### [Problem details]
Everything in the records below except the pictures must be written out exactly.

### [Data for analysis]
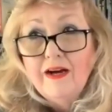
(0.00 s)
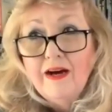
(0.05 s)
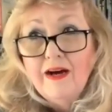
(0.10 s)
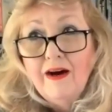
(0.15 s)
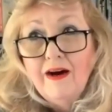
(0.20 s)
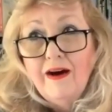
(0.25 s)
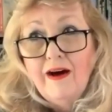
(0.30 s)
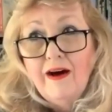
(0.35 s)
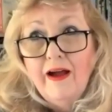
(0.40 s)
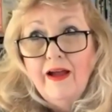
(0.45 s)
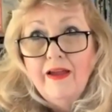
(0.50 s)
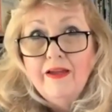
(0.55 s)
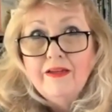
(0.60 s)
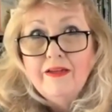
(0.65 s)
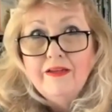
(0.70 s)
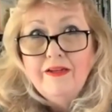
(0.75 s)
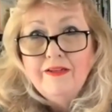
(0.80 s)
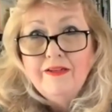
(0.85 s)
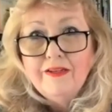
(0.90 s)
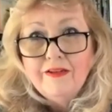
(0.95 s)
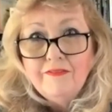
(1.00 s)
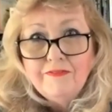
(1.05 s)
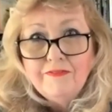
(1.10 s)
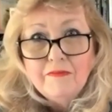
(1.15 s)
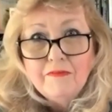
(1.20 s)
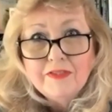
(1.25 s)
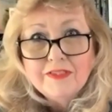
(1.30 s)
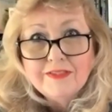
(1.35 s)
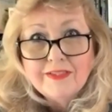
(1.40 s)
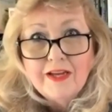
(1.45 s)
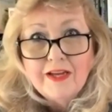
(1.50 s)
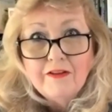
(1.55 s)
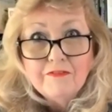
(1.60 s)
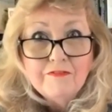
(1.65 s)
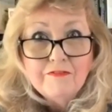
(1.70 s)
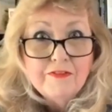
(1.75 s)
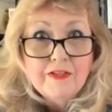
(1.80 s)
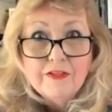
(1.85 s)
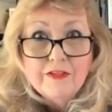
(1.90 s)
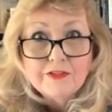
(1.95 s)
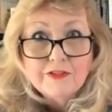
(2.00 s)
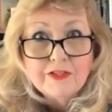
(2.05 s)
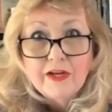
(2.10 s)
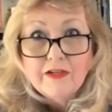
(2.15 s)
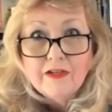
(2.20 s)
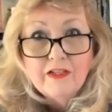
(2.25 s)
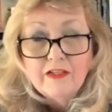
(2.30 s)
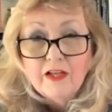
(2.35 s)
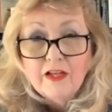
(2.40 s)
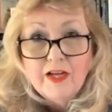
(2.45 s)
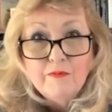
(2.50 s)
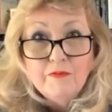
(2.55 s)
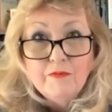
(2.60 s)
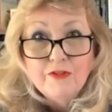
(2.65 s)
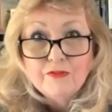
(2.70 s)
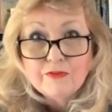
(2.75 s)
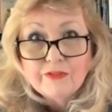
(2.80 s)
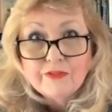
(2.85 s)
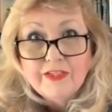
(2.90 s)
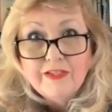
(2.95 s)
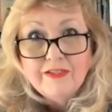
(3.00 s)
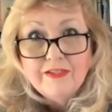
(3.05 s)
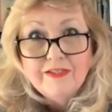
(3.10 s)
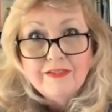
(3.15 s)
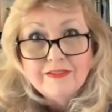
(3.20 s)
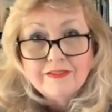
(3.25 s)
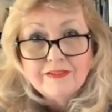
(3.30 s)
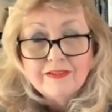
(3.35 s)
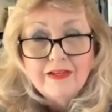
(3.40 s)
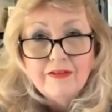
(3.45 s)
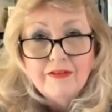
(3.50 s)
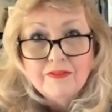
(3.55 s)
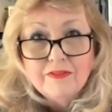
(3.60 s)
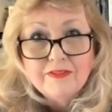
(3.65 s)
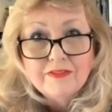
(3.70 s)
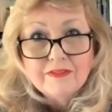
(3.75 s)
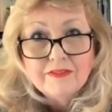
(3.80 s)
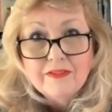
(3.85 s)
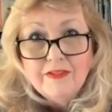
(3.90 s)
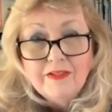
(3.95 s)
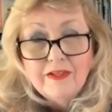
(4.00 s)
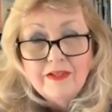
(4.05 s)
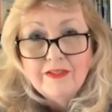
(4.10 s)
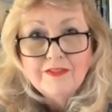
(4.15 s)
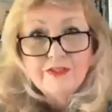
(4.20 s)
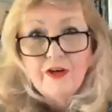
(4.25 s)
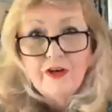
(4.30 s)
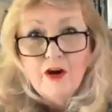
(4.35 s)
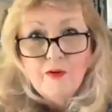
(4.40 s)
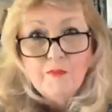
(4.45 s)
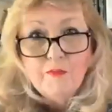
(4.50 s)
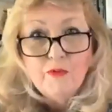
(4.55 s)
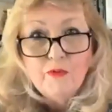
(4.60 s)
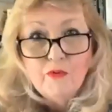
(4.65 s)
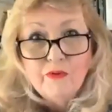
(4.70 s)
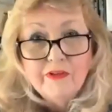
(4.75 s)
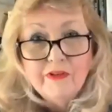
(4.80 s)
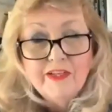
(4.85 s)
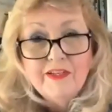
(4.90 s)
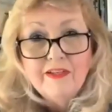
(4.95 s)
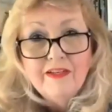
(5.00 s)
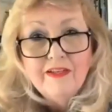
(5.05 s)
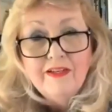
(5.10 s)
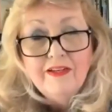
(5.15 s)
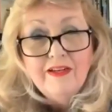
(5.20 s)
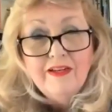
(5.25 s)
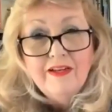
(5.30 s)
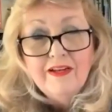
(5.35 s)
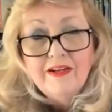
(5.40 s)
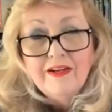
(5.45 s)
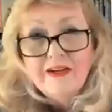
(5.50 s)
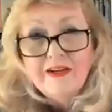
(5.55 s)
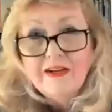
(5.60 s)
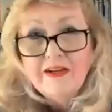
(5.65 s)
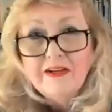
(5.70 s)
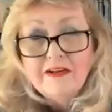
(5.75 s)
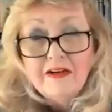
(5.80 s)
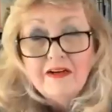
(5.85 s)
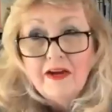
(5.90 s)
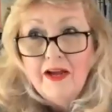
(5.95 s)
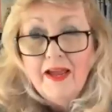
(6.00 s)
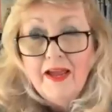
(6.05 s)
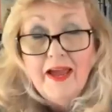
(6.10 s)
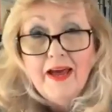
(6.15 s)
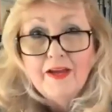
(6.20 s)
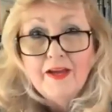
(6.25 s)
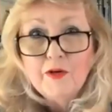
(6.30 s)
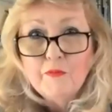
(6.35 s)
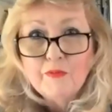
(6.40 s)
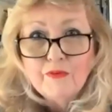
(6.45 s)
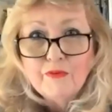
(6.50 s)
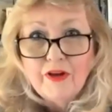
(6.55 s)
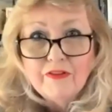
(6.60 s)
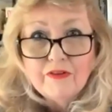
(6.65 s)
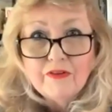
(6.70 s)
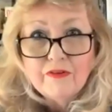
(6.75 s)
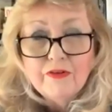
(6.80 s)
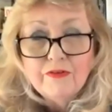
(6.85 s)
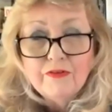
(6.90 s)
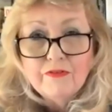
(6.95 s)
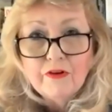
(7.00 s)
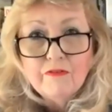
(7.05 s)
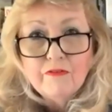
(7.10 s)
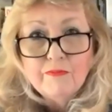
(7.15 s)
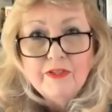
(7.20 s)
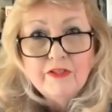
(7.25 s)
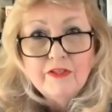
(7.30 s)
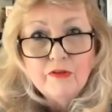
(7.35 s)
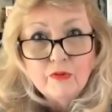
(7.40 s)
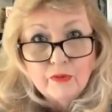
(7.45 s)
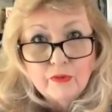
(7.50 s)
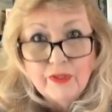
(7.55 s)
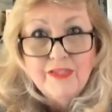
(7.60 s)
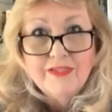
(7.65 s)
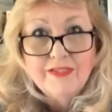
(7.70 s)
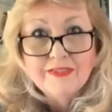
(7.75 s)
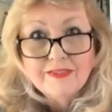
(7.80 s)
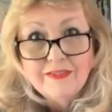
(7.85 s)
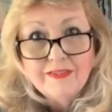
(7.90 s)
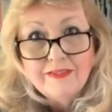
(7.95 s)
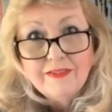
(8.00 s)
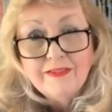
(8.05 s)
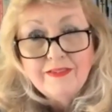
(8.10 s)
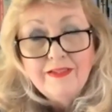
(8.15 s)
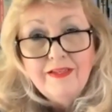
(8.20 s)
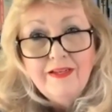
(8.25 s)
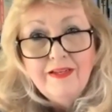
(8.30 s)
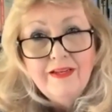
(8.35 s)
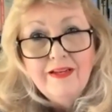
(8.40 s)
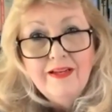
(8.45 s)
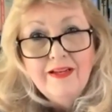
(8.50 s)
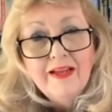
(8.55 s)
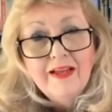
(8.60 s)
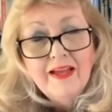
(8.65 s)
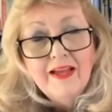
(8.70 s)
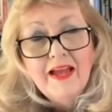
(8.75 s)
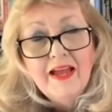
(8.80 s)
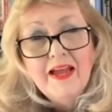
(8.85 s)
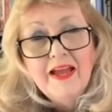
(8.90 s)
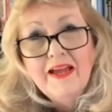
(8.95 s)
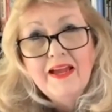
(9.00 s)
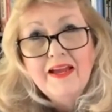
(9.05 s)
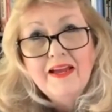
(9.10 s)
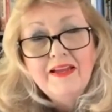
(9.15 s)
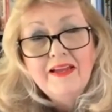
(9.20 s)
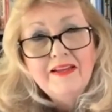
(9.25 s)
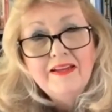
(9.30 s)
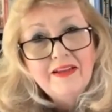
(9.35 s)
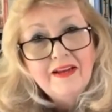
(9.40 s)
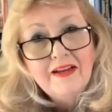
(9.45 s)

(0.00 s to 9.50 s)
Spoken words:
I can identify with Scout Finch. I climbed trees. I was a tomboy. I had a brother who drove me crazy. And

### [Answer to the problem]
(0.00 s)
(0.05 s)
(0.10 s)
(0.15 s)
(0.20 s)
(0.25 s)
(0.30 s)
(0.35 s)
(0.40 s)
(0.45 s)
(0.50 s)
(0.55 s)
(0.60 s)
(0.65 s)
(0.70 s)
(0.75 s)
(0.80 s)
(0.85 s)
(0.90 s)
(0.95 s)
(1.00 s)
(1.05 s)
(1.10 s)
(1.15 s)
(1.20 s)
(1.25 s)
(1.30 s)
(1.35 s)
(1.40 s)
(1.45 s)
(1.50 s)
(1.55 s)
(1.60 s)
(1.65 s)
(1.70 s)
(1.75 s)
(1.80 s)
(1.85 s)
(1.90 s)
(1.95 s)
(2.00 s)
(2.05 s)
(2.10 s)
(2.15 s)
(2.20 s)
(2.25 s)
(2.30 s)
(2.35 s)
(2.40 s)
(2.45 s)
(2.50 s)
(2.55 s)
(2.60 s)
(2.65 s)
(2.70 s)
(2.75 s)
(2.80 s)
(2.85 s)
(2.90 s)
(2.95 s)
(3.00 s)
(3.05 s)
(3.10 s)
(3.15 s)
(3.20 s)
(3.25 s)
(3.30 s)
(3.35 s)
(3.40 s)
(3.45 s)
(3.50 s)
(3.55 s)
(3.60 s)
(3.65 s)
(3.70 s)
(3.75 s)
(3.80 s)
(3.85 s)
(3.90 s)
(3.95 s)
(4.00 s)
(4.05 s)
(4.10 s)
(4.15 s)
(4.20 s)
(4.25 s)
(4.30 s)
(4.35 s)
(4.40 s)
(4.45 s)
(4.50 s)
(4.55 s)
(4.60 s)
(4.65 s)
(4.70 s)
(4.75 s)
(4.80 s)
(4.85 s)
(4.90 s)
(4.95 s)
(5.00 s)
(5.05 s)
(5.10 s)
(5.15 s)
(5.20 s)
(5.25 s)
(5.30 s)
(5.35 s)
(5.40 s)
(5.45 s)
(5.50 s)
(5.55 s)
(5.60 s)
(5.65 s)
(5.70 s)
(5.75 s)
(5.80 s)
(5.85 s)
(5.90 s)
(5.95 s)
(6.00 s)
(6.05 s)
(6.10 s)
(6.15 s)
(6.20 s)
(6.25 s)
(6.30 s)
(6.35 s)
(6.40 s)
(6.45 s)
(6.50 s)
(6.55 s)
(6.60 s)
(6.65 s)
(6.70 s)
(6.75 s)
(6.80 s)
(6.85 s)
(6.90 s)
(6.95 s)
(7.00 s)
(7.05 s)
(7.10 s)
(7.15 s)
(7.20 s)
(7.25 s)
(7.30 s)
(7.35 s)
(7.40 s)
(7.45 s)
(7.50 s)
(7.55 s)
(7.60 s)
(7.65 s)
(7.70 s)
(7.75 s)
(7.80 s)
(7.85 s)
(7.90 s)
(7.95 s)
(8.00 s)
(8.05 s)
(8.10 s)
(8.15 s)
(8.20 s)
(8.25 s)
(8.30 s)
(8.35 s)
(8.40 s)
(8.45 s)
(8.50 s)
(8.55 s)
(8.60 s)
(8.65 s)
(8.70 s)
(8.75 s)
(8.80 s)
(8.85 s)
(8.90 s)
(8.95 s)
(9.00 s)
(9.05 s)
(9.10 s)
(9.15 s)
(9.20 s)
(9.25 s)
(9.30 s)
(9.35 s)
(9.40 s)
(9.45 s)

(0.00 s to 9.50 s)
Spoken words:
I can identify with Scout Finch. I climbed trees. I was a tomboy. I had a brother who drove me crazy. And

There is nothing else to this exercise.